Using procdump on Linux to dump credentials

I like using procdump on Windows.

It’s quite handy for software development when systems have memory leaks or performance issues, procdump allows to set thresholds to trigger creation of a core dump.

BUT, it’s also super useful to search processes for secrets and other information.

For instance, this one liner will dump the memory of all processes to hard disk and then you can search them as you see fit.

Get-Process | % { procdump.exe -ma $_.Id }

This is not the most elegant way of course, but I have found this extremely useful at times.

This post is solely focused on procdump, so I wanted to highlight that there is another useful tool on Windows called Mimikittenz, which utilizes ReadProcesMemory to search process memory without creating a file on disk. But, let’s focuson on procdump and Linux!

Procdump on Linux!

procdump is has also available on Linux for some time now. Although it has not gotten as much attention from the security community and pen testers.

procdump in action

In this post I want to highlight some examples on how to use it on Linux to improve your pen testing skills.

Installation

On Ubuntu the Microsoft keys are not trusted by default, so you can either manually build the project or download and trust Microsoft’s keys, and then use sudo apt to install. Detailed instructions for various platforms are located here.

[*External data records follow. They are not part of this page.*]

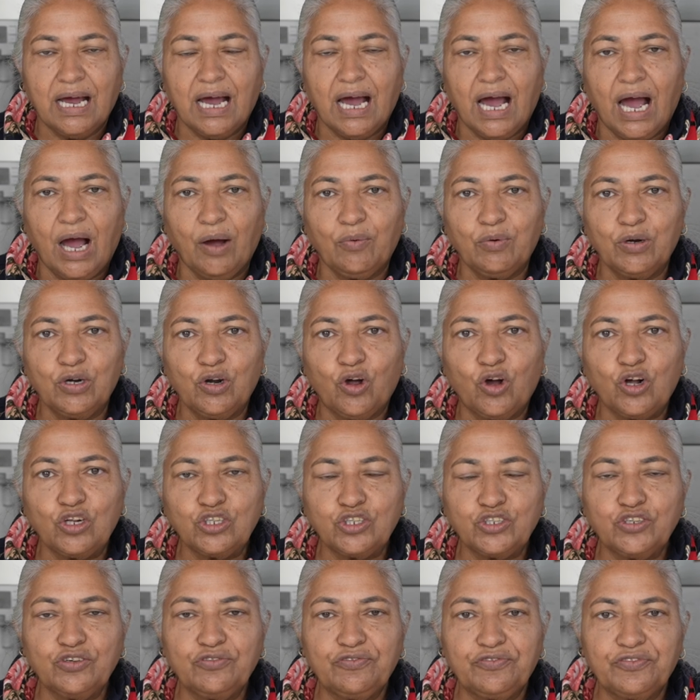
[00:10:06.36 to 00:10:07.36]
I will
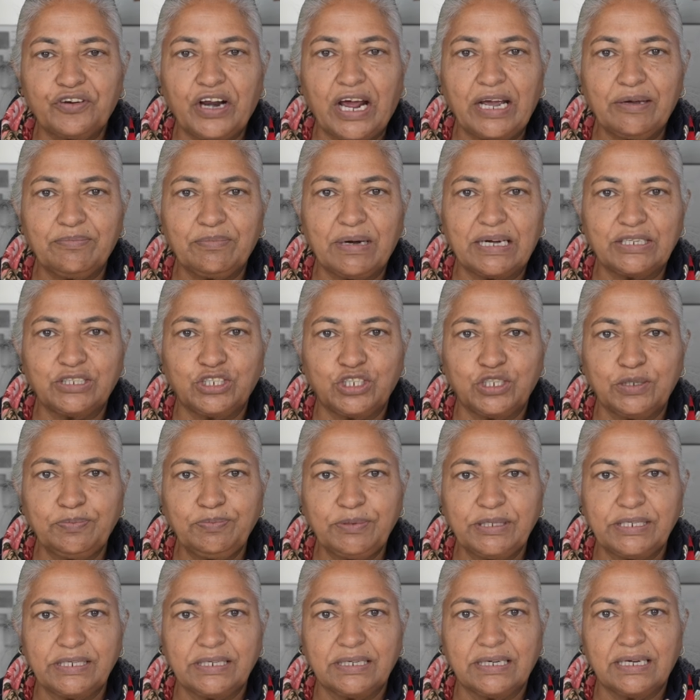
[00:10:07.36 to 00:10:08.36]
also fry my
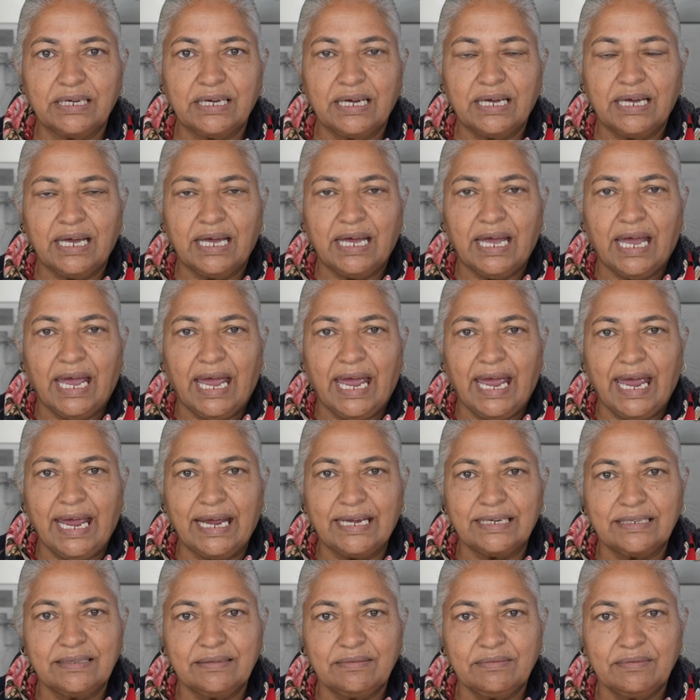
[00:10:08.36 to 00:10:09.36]
chips
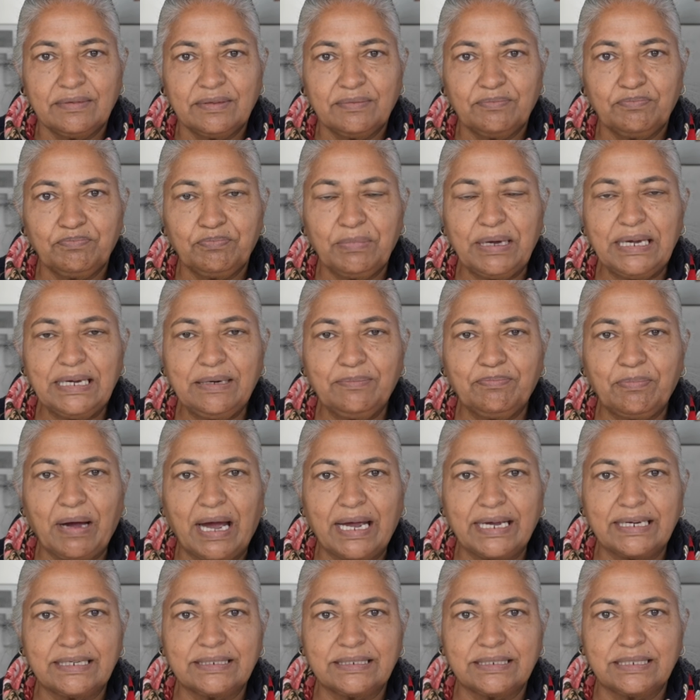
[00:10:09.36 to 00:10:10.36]
and make
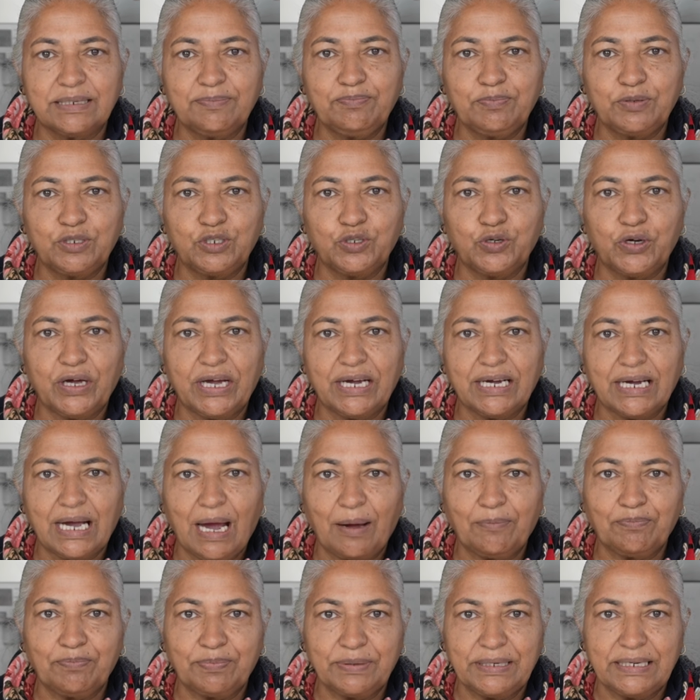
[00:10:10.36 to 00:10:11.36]
my dip to
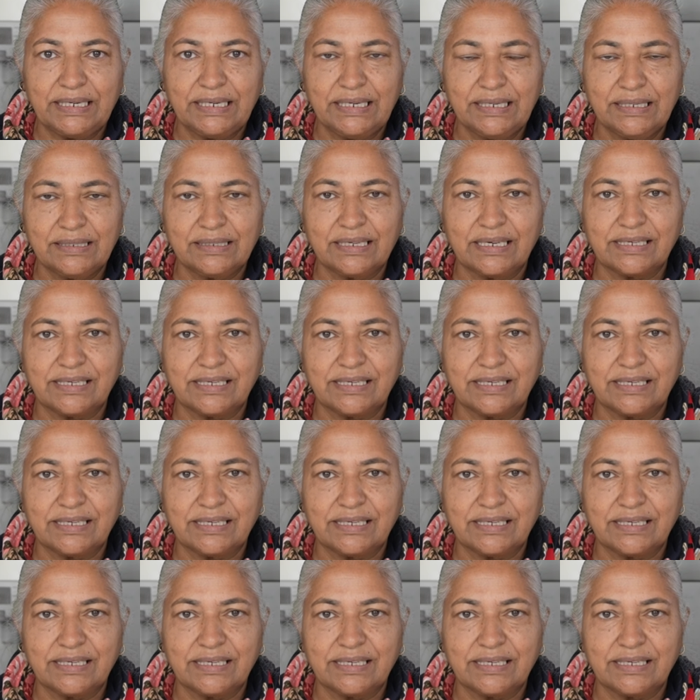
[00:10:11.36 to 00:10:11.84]
accompany the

Installing Microsoft’s key on Ubuntu

wget -q https://packages.microsoft.com/config/ubuntu/$(lsb_release -rs)/packages-microsoft-prod.deb -O packages-microsoft-prod.deb
sudo dpkg -i packages-microsoft-prod.deb

Installing procdump

sudo apt-get update
sudo apt-get install procdump

Building procdump from scratch

For pen testing the preferred option (if the tool is not yet available) to build it from scratch. Instructions can be found on procdump's Github repo.

Basic usage and features

When invoking procdump specify the PID and the tool will do its magic to create a core memory dump.

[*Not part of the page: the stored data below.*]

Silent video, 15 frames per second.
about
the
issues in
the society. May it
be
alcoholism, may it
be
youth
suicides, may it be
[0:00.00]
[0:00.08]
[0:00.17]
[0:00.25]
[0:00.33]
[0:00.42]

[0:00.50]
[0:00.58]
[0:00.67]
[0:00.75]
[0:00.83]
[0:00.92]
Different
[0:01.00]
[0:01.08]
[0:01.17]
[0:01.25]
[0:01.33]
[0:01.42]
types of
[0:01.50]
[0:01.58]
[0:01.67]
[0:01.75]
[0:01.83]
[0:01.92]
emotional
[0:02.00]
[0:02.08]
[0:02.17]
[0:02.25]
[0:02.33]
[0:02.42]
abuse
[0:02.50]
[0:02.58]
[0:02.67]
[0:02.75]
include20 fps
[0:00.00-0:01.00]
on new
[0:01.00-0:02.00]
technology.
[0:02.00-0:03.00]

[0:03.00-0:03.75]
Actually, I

sudo procdump -o /tmp -p 27390

Above I also specified the -o to write the dump to a specific folder.

Most features are useful for debugging performance and memory leak kind of issues. For instance, it’s possible to dump the memory when the CPU is under a certain load and so on.

These features are less interesting for red teamer’s nefarious purposes.

It’s also possible to use the imagename instead of the PID with the -w options, for instance:

sudo procdump -w firefox

This will write a core memory dump of the browser to the hard drive, and afterwards one go credential hunting and look for passwords and cookies inside it.

Demo Scenario

Let’s say the malicious engineer wants to see what another user is up to on a Jumpbox.

The attacker already pivoted onto that host and now is inspecting the processes and notices that user Bob is working in nano.

Attacker uses procdump on Bob’s nano process

sudo procdump -w nano

This is how the output looks like: Attacker dumping nano

Attacker searches the core memory dump for interesting information

The next step is to analyze the memory dump, let’s to a simple string search and grep:

~$ strings nano_time_2021-08-09_10\:23\:42.3197  | grep password
password="
password=helloWorld!

Screenshot of the procedure:

Attacker searching for passwords

After getting a hold of the process memory, you can use grep, strings or the previously mentioned Silver Searcher to search through the core dump files.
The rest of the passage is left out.